Storyteller, Faculty

Doug Elliott is a naturalist, herbalist, storyteller, basket maker, back-country guide, philosopher, and harmonica wizard. He has spent a great deal of time with traditional country folk and indigenous people, learning their stories, folklore and traditional ways of relating to the natural world. In recent years, he has performed and presented programs at festivals, museums, botanical gardens, nature centers and schools from Canada to the Caribbean.

Podcast Transcript

The best way to understand the creator is to study creation. And that’s kind of been my mission in life, is just looking for points of contact with nature. Is it catching a frog? Is it picking an apple? Is it picking wild Juneberries? Points of contact.

Hello, everyone. I’m Debbie Lienhart, and welcome to the Earthaven Ecovillage podcast. And today I am so excited to be here with one of our neighbors, Doug Elliott.

An early mentor

We’re a similar age and going from “we used to have mentors” to now “are we mentors” and what does that mean? So, we thought we might talk about that today. Would you like to tell us about one of your early mentors?

I guess there’s an early mentor. I was actually raised in Maryland, raised in an estuary of the Chesapeake Bay. I can remember there was some wilder, rougher kids that lived around in the area. And I can remember them showing me. I remember going out with my crab net, trying to catch crabs, and I can remember taking a dip with the crab net, dipping it forward and getting it stuck in the mud. And this guy is a little bit older than me. He said, just turn around and pull it towards you. And I learned that’s the way to work a dip net.

I think in some ways I of learned at an early age that some of those people that are more closely connected to the Earth have a little more experience, and I could learn a lot from them. Since that time, I’ve always been a nature kid. I’ve always been interested in the natural world. And I’ve always found that people that have a deeper connection with nature can often teach me a lot.

Connecting with old timers in the Southern Appalachians

As I moved down to the Southern Appalachians, I found myself really interested in talking to old timers. At the time, I’ve been pretty interested in herbs and medicinal plants. I can remember just talking to the old timers about that. So many people have so many insights and experiences that it’s always been great. I ended up in Yancey County, ended up kind of actually living right next door to an old fellow, my old friend Theron Edwards. He was raised right there in the holler and he knew a lot of medicinal plants. He would make medicines and things like that. I remember going off with him and we’d hike around in the woods and stuff.

Eventually I was traveling with kind of an herb mobile, I guess you’d call it. And I go to old time music festivals and the traditional music festivals. I’d set up a booth with old time remedies, herbs, teas, and old time remedies. And what was nice about that is that any time anybody had anything to say about herbs or wild plants, they’d come and talk to me. In some ways, that was my classical education. And so somebody who knew 100 banjo tunes, they also were probably country enough to know about a number of different kinds of herbs and plants. I met a lot of different people that way.

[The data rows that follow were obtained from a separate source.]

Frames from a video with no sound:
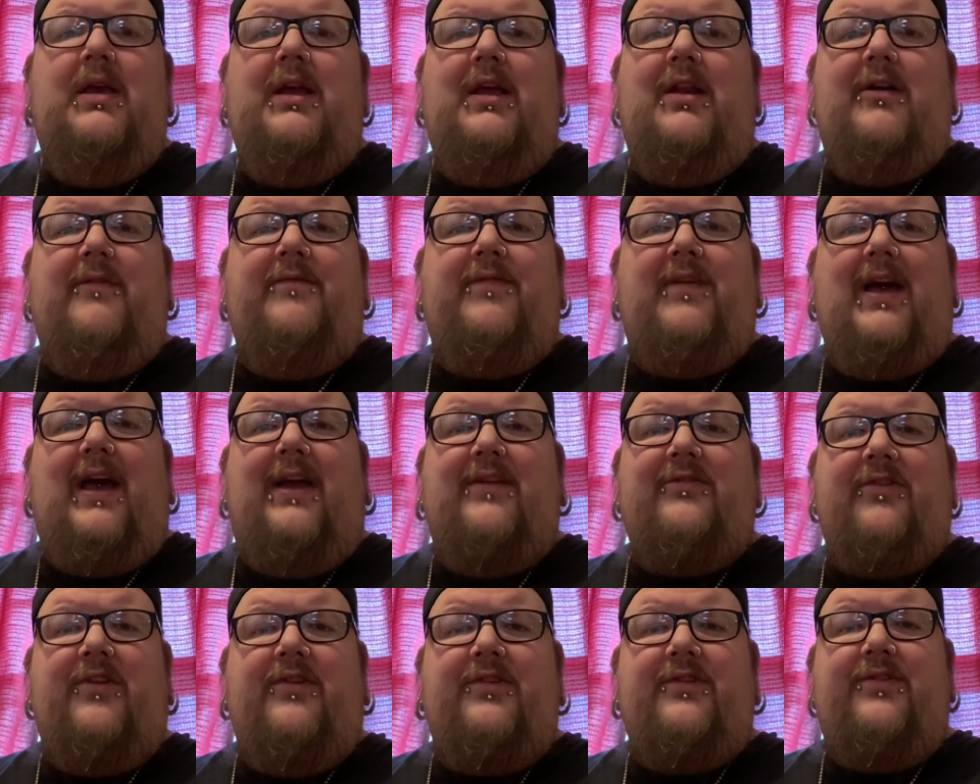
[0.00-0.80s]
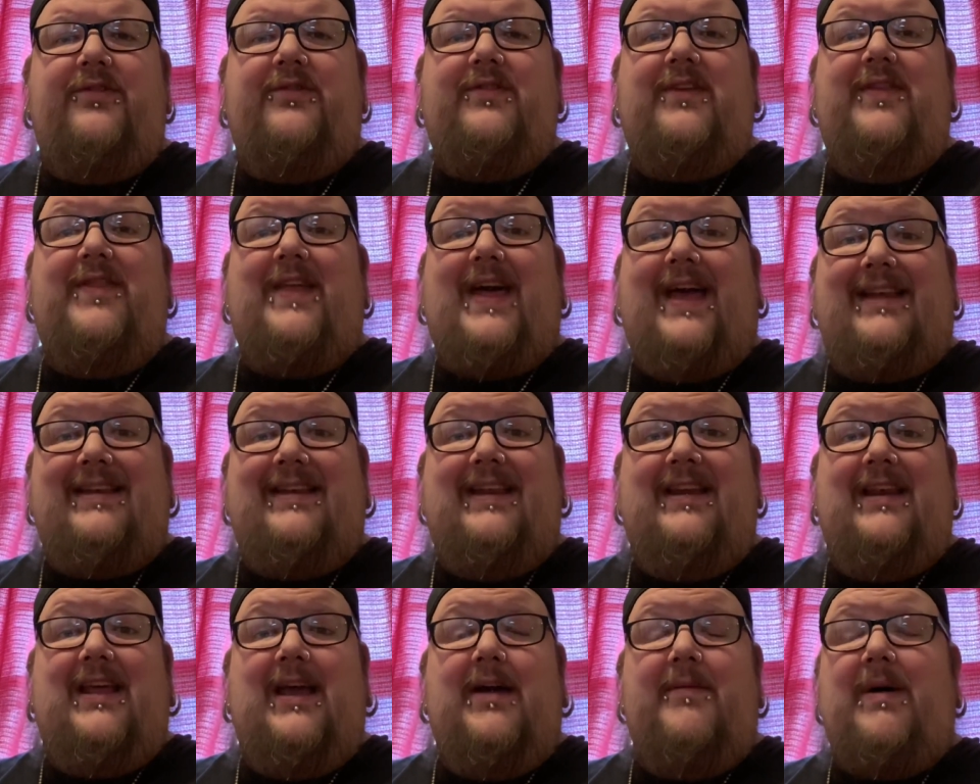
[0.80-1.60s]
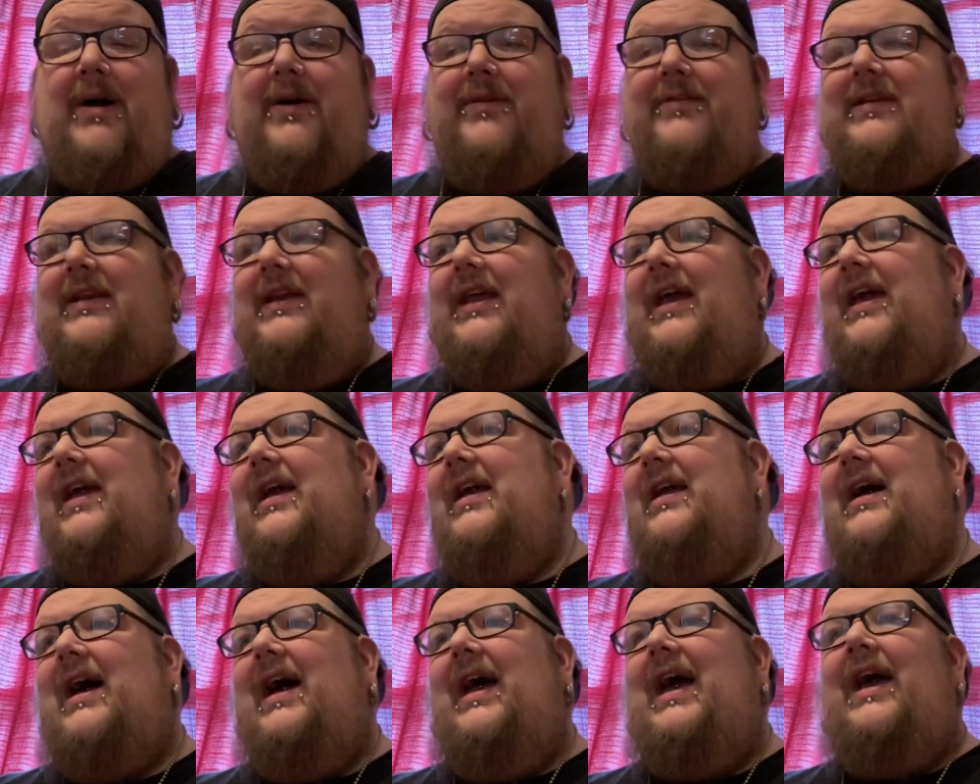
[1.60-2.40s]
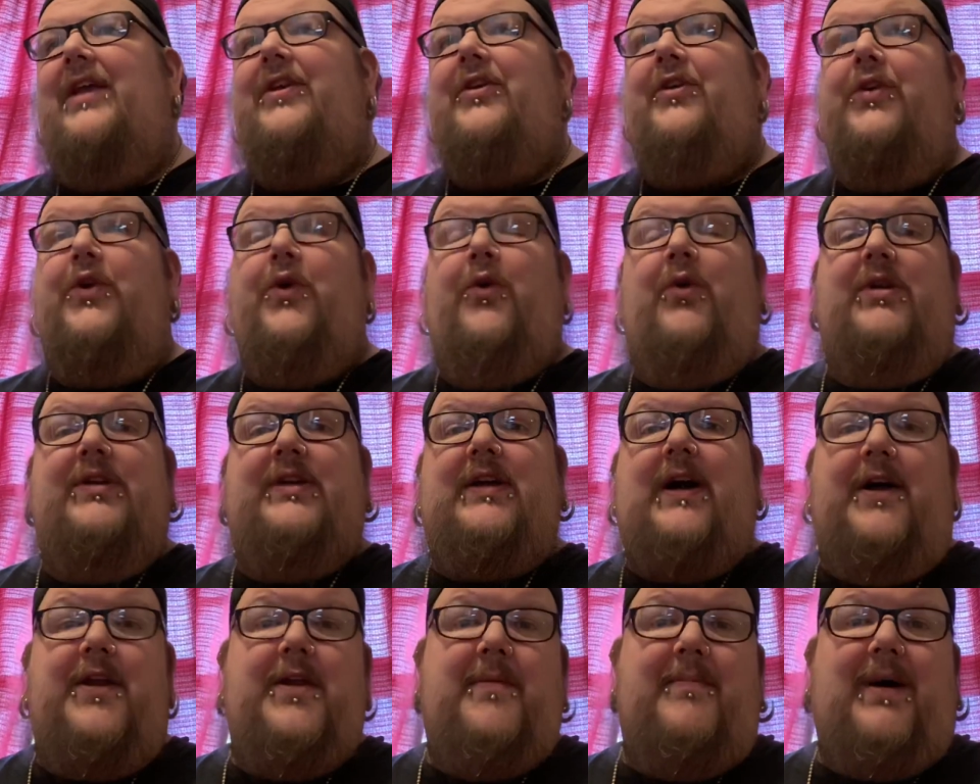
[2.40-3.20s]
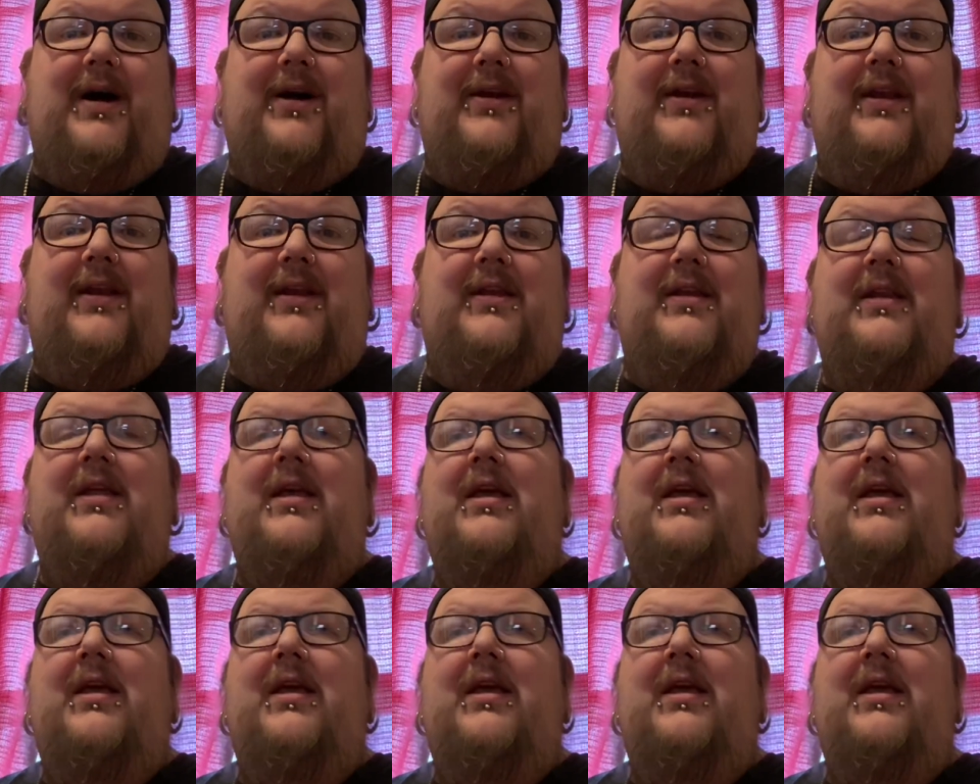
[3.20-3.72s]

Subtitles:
if you guys are interested, that did come out today. I don't know a ton about it.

Theron would say, well, you come around here a lot, and why don’t you just move into that old cabin of mine? He had an improved cabin and he had an old cabin. So I stayed with him for a while. I stayed there and eventually ended up buying land there and built a little house there. And although I don’t live there now…  we moved down to Rutherford County just because the situation has got even better down here.

What was really fun about going around with Theron is that I had names for plants, and he had names for plants, and we had different names for the same plant. I’d ask him, what do you call that? I call that rattleweed, he said, what do you call it? I said, well, the books call it black cohosh. Oh, yeah, I heard of that. And next thing we talk about it. And so we had a lot of adventures like that, just gathering wild foods, gathering apples up in the mountains, and showing me about different kinds of plants and birds.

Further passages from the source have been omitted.